*INFORMATION PROVIDED*:

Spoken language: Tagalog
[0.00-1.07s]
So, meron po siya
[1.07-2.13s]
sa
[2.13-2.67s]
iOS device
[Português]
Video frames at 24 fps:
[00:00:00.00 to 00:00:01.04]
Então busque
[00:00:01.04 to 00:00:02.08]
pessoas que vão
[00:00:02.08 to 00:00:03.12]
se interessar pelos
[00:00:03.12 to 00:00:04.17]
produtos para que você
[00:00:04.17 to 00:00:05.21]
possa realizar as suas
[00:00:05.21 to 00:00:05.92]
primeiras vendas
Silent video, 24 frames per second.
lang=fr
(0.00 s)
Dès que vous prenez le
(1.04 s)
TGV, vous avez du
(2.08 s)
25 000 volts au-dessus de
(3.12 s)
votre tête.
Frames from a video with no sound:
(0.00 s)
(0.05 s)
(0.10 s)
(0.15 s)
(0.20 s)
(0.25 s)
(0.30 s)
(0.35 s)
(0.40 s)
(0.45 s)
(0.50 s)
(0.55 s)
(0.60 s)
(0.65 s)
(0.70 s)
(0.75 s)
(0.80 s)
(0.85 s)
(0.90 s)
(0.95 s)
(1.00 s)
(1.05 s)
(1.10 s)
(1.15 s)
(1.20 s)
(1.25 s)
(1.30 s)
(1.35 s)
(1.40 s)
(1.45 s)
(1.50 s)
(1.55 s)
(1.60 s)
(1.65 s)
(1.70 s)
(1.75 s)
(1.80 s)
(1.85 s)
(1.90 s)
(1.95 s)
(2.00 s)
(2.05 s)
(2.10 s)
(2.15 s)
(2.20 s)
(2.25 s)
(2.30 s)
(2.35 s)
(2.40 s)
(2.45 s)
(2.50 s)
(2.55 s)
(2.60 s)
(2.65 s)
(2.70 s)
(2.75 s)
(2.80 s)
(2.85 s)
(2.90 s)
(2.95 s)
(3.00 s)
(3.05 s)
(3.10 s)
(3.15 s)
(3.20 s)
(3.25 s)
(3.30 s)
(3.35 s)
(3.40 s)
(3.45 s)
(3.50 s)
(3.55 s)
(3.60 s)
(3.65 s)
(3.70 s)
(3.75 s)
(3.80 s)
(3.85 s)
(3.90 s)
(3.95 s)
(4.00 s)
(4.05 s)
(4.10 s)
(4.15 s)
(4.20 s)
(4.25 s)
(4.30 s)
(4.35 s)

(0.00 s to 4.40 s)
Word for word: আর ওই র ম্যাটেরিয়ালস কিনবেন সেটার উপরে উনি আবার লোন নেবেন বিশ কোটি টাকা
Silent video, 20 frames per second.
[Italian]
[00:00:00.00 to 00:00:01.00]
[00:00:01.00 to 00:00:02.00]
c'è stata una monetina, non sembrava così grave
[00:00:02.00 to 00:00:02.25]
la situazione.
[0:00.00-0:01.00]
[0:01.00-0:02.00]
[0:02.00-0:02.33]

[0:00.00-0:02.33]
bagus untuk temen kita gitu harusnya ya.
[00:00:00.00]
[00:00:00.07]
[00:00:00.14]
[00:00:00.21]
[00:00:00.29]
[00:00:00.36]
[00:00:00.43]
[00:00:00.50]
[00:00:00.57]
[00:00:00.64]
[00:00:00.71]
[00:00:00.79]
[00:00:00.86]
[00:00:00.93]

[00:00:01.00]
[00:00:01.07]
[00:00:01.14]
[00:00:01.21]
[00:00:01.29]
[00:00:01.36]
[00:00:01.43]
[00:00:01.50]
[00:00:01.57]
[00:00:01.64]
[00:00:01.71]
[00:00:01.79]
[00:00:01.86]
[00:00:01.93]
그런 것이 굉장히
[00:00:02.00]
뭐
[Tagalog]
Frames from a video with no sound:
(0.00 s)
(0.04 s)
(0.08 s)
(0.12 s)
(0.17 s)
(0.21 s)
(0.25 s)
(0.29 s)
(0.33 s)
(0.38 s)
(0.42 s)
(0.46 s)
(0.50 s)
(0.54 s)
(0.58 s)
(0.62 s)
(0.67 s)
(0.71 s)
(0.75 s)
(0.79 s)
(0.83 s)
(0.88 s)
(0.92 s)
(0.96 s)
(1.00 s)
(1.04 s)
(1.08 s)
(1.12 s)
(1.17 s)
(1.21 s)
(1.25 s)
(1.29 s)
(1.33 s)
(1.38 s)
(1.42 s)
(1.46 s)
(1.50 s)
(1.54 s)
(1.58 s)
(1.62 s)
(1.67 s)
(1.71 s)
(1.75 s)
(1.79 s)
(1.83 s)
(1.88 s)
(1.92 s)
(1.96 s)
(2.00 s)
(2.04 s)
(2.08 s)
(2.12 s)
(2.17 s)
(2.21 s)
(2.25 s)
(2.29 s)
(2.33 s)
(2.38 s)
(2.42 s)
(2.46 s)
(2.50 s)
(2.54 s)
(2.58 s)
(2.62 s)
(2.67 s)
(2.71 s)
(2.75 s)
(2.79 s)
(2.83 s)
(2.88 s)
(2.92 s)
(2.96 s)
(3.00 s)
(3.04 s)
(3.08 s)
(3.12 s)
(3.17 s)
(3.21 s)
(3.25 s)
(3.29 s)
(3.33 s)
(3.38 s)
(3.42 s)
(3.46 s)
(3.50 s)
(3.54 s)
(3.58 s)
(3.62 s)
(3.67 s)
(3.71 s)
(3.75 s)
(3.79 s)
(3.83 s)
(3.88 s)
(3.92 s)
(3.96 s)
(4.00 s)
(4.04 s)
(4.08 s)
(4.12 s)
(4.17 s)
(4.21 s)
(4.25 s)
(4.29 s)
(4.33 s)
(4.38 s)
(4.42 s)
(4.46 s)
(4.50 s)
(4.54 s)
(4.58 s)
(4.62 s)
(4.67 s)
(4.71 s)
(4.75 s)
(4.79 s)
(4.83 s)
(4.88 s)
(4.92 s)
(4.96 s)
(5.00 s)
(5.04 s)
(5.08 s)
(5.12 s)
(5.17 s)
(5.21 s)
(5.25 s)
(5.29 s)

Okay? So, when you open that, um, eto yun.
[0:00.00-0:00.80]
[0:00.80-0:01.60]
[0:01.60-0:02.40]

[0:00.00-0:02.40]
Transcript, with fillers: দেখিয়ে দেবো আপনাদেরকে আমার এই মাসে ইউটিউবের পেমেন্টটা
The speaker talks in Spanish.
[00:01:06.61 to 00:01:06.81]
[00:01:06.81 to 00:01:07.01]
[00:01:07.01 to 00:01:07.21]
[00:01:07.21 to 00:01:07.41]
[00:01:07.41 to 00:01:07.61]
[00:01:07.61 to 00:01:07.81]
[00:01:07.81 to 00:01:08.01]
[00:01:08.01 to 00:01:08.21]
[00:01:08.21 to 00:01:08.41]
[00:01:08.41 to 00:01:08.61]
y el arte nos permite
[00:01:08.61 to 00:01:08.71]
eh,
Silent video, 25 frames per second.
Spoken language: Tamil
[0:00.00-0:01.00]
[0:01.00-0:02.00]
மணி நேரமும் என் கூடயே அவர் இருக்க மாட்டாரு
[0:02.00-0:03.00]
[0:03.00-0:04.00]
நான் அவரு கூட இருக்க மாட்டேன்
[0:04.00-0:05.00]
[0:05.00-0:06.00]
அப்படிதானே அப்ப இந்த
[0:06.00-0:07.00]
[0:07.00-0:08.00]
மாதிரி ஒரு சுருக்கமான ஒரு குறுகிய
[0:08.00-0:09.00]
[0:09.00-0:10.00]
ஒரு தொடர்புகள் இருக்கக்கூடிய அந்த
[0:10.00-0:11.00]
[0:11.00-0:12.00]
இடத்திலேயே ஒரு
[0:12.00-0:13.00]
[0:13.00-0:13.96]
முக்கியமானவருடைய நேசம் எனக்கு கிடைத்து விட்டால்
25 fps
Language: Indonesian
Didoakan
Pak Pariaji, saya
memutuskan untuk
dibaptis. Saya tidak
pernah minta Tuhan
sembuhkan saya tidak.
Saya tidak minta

*WHAT YOU ARE ASKED TO DO*:
Reproduce the records above exactly, from the first line to the line that holds "[0:02.00-0:02.33]", inclusive, and omit everything after it.

*RESULT BELOW*:
Spoken language: Tagalog
[0.00-1.07s]
So, meron po siya
[1.07-2.13s]
sa
[2.13-2.67s]
iOS device
[Português]
Video frames at 24 fps:
[00:00:00.00 to 00:00:01.04]
Então busque
[00:00:01.04 to 00:00:02.08]
pessoas que vão
[00:00:02.08 to 00:00:03.12]
se interessar pelos
[00:00:03.12 to 00:00:04.17]
produtos para que você
[00:00:04.17 to 00:00:05.21]
possa realizar as suas
[00:00:05.21 to 00:00:05.92]
primeiras vendas
Silent video, 24 frames per second.
lang=fr
(0.00 s)
Dès que vous prenez le
(1.04 s)
TGV, vous avez du
(2.08 s)
25 000 volts au-dessus de
(3.12 s)
votre tête.
Frames from a video with no sound:
(0.00 s)
(0.05 s)
(0.10 s)
(0.15 s)
(0.20 s)
(0.25 s)
(0.30 s)
(0.35 s)
(0.40 s)
(0.45 s)
(0.50 s)
(0.55 s)
(0.60 s)
(0.65 s)
(0.70 s)
(0.75 s)
(0.80 s)
(0.85 s)
(0.90 s)
(0.95 s)
(1.00 s)
(1.05 s)
(1.10 s)
(1.15 s)
(1.20 s)
(1.25 s)
(1.30 s)
(1.35 s)
(1.40 s)
(1.45 s)
(1.50 s)
(1.55 s)
(1.60 s)
(1.65 s)
(1.70 s)
(1.75 s)
(1.80 s)
(1.85 s)
(1.90 s)
(1.95 s)
(2.00 s)
(2.05 s)
(2.10 s)
(2.15 s)
(2.20 s)
(2.25 s)
(2.30 s)
(2.35 s)
(2.40 s)
(2.45 s)
(2.50 s)
(2.55 s)
(2.60 s)
(2.65 s)
(2.70 s)
(2.75 s)
(2.80 s)
(2.85 s)
(2.90 s)
(2.95 s)
(3.00 s)
(3.05 s)
(3.10 s)
(3.15 s)
(3.20 s)
(3.25 s)
(3.30 s)
(3.35 s)
(3.40 s)
(3.45 s)
(3.50 s)
(3.55 s)
(3.60 s)
(3.65 s)
(3.70 s)
(3.75 s)
(3.80 s)
(3.85 s)
(3.90 s)
(3.95 s)
(4.00 s)
(4.05 s)
(4.10 s)
(4.15 s)
(4.20 s)
(4.25 s)
(4.30 s)
(4.35 s)

(0.00 s to 4.40 s)
Word for word: আর ওই র ম্যাটেরিয়ালস কিনবেন সেটার উপরে উনি আবার লোন নেবেন বিশ কোটি টাকা
Silent video, 20 frames per second.
[Italian]
[00:00:00.00 to 00:00:01.00]
[00:00:01.00 to 00:00:02.00]
c'è stata una monetina, non sembrava così grave
[00:00:02.00 to 00:00:02.25]
la situazione.
[0:00.00-0:01.00]
[0:01.00-0:02.00]
[0:02.00-0:02.33]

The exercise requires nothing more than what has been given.